• Your instructions: Which lines of the entries contain the string "with"? Please find them and copy them.

• Given information:
□ □ □ □ □

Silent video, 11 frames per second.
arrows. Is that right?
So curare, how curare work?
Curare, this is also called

□ □ □ □ □

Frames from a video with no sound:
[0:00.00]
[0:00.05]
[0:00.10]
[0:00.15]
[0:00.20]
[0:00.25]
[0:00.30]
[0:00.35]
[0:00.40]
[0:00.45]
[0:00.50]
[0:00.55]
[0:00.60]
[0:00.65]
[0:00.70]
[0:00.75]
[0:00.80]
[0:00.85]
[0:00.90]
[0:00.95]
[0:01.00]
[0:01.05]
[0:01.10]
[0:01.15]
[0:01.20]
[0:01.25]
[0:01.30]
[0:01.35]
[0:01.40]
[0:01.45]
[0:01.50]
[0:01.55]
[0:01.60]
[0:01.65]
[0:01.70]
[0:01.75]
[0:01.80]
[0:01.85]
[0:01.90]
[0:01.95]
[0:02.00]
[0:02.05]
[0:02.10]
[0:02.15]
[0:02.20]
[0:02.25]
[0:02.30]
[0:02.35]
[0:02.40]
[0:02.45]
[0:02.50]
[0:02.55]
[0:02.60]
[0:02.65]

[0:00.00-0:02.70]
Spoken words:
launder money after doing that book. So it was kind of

□ □ □ □ □

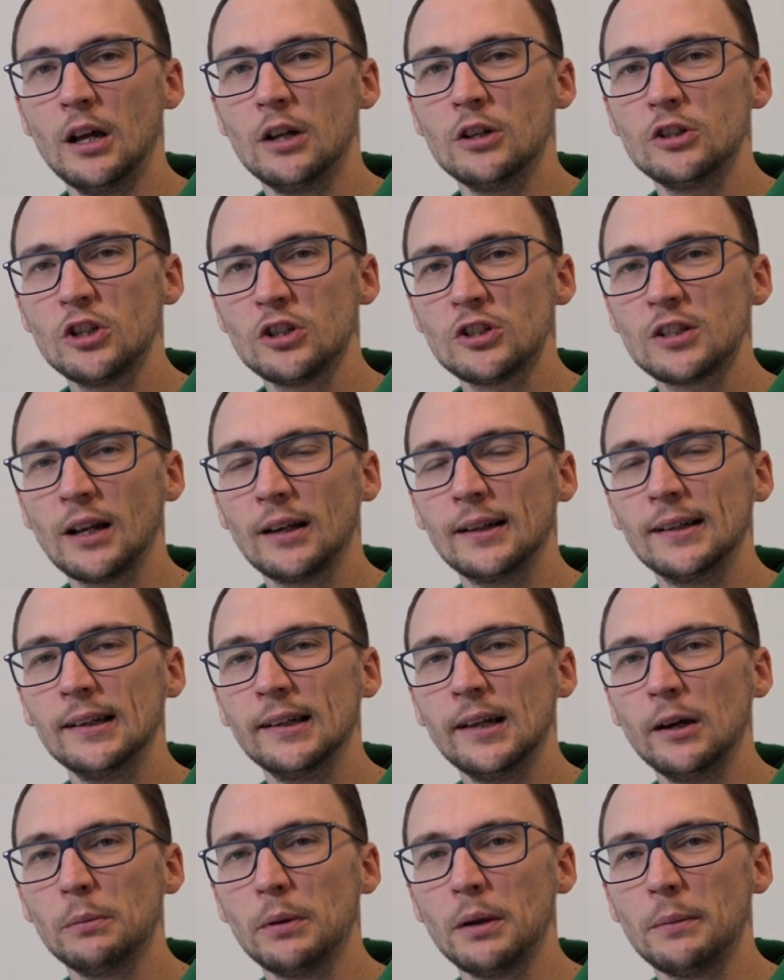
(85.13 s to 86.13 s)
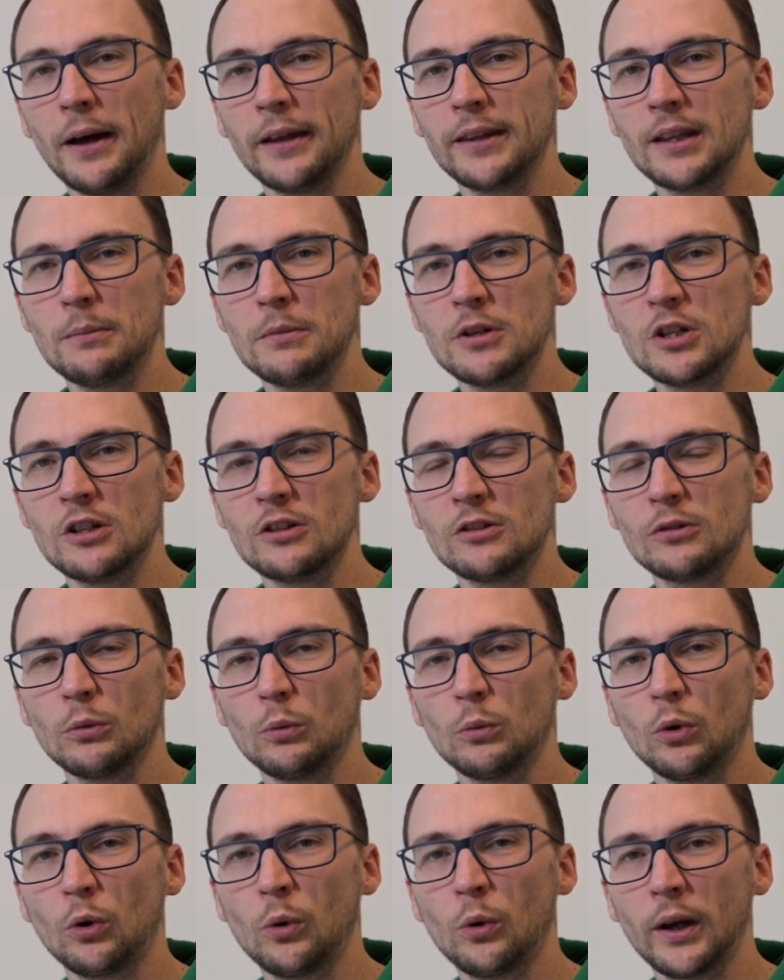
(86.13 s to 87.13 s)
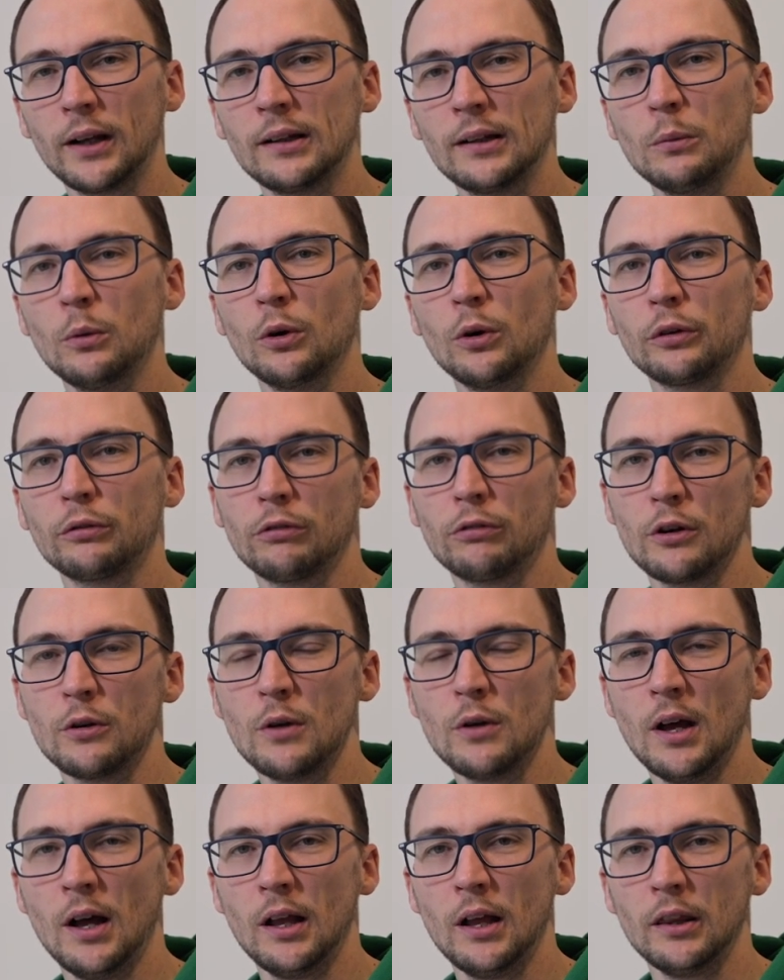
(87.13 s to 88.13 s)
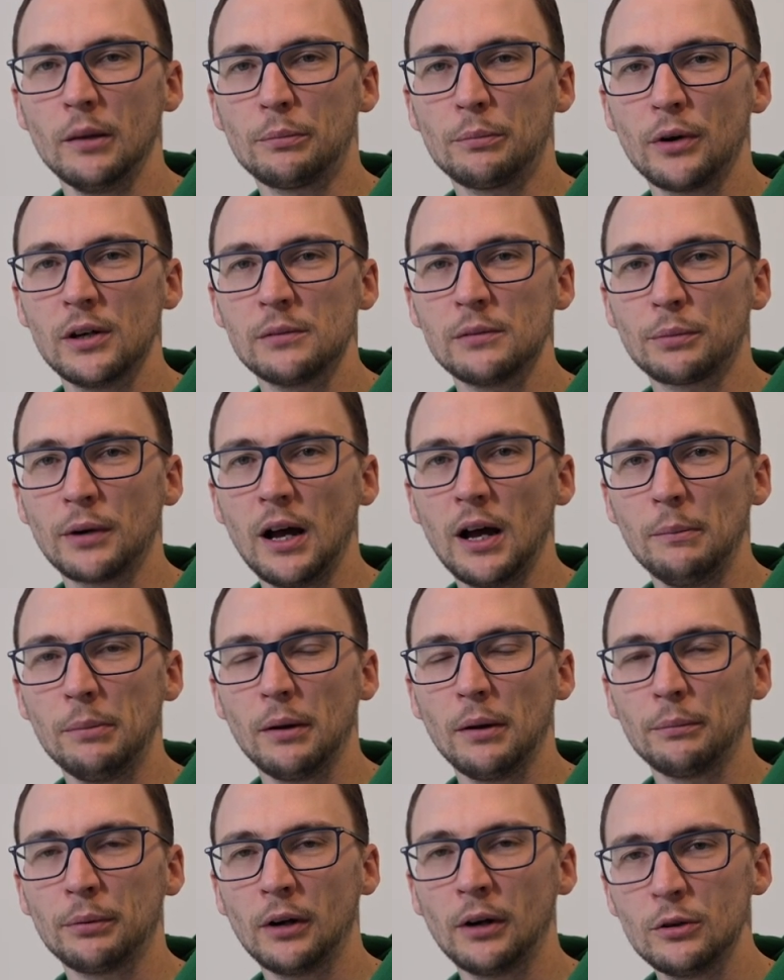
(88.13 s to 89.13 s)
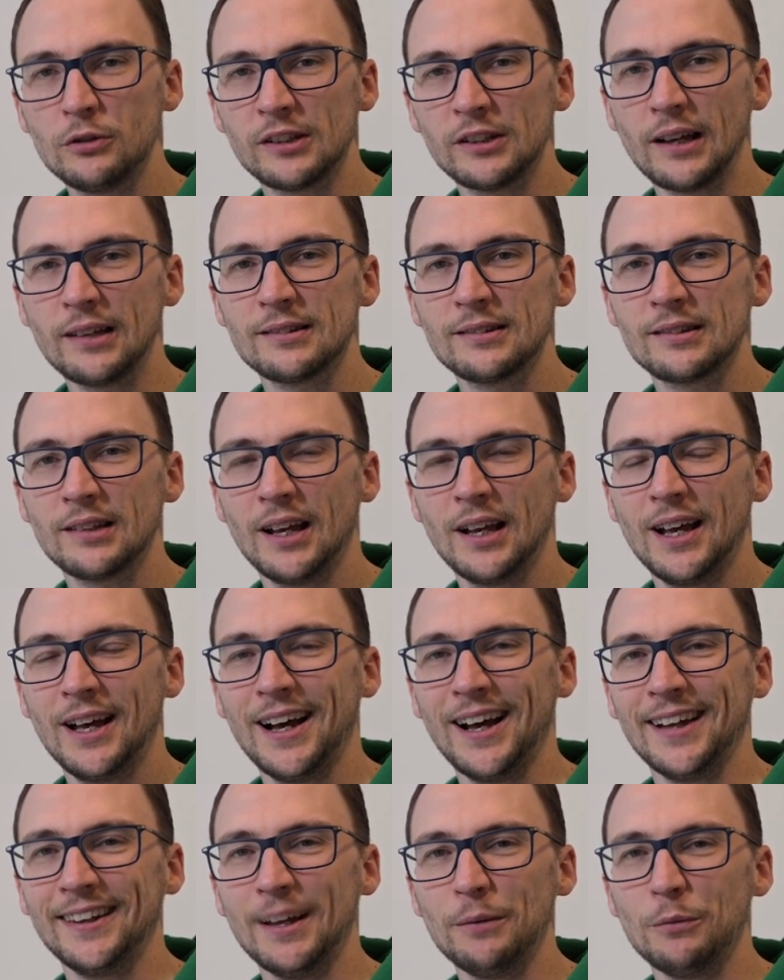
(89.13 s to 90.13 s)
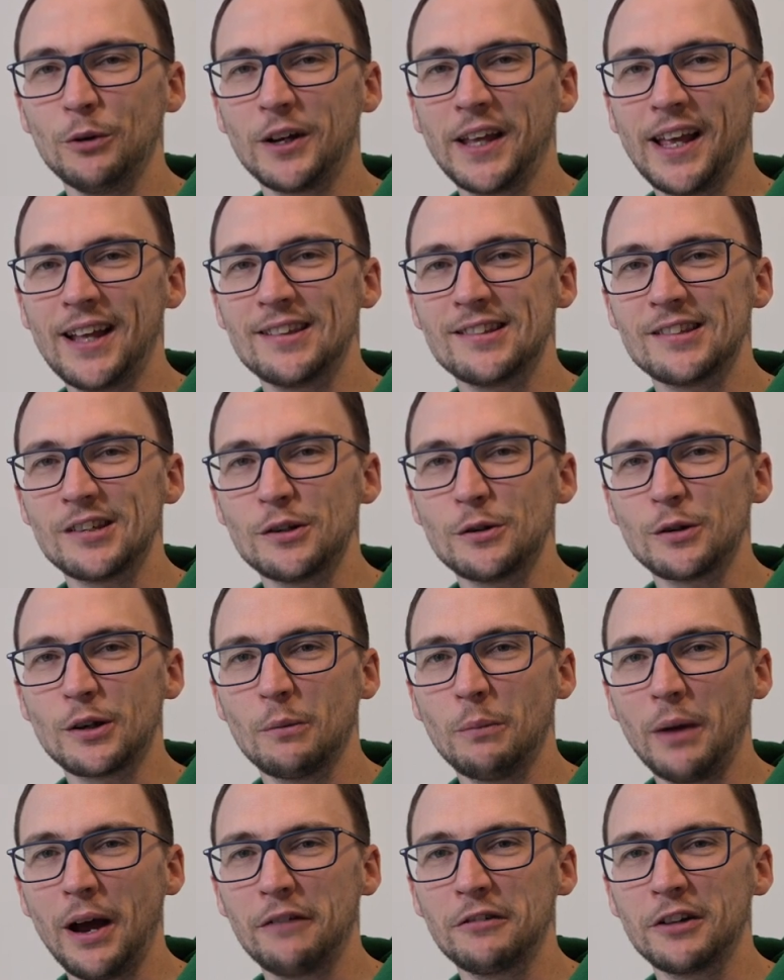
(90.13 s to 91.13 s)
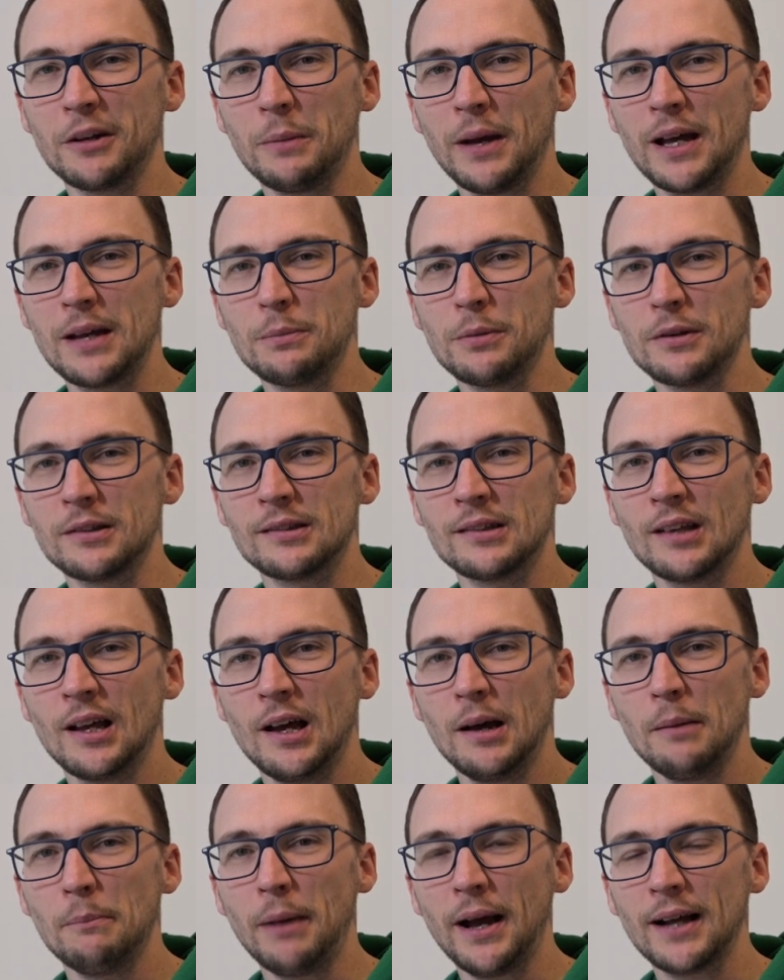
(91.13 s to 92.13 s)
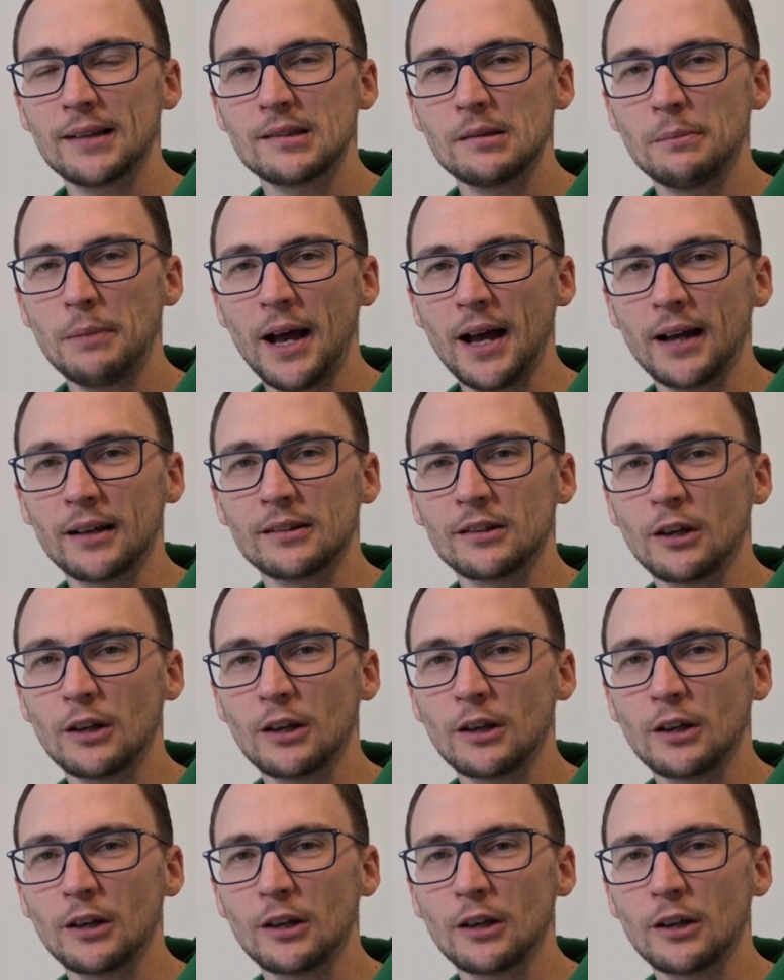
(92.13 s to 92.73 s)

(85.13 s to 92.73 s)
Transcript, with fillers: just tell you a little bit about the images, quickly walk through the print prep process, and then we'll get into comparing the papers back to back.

□ □ □ □ □

• Written response:
Frames from a video with no sound:
Transcript, with fillers: just tell you a little bit about the images, quickly walk through the print prep process, and then we'll get into comparing the papers back to back.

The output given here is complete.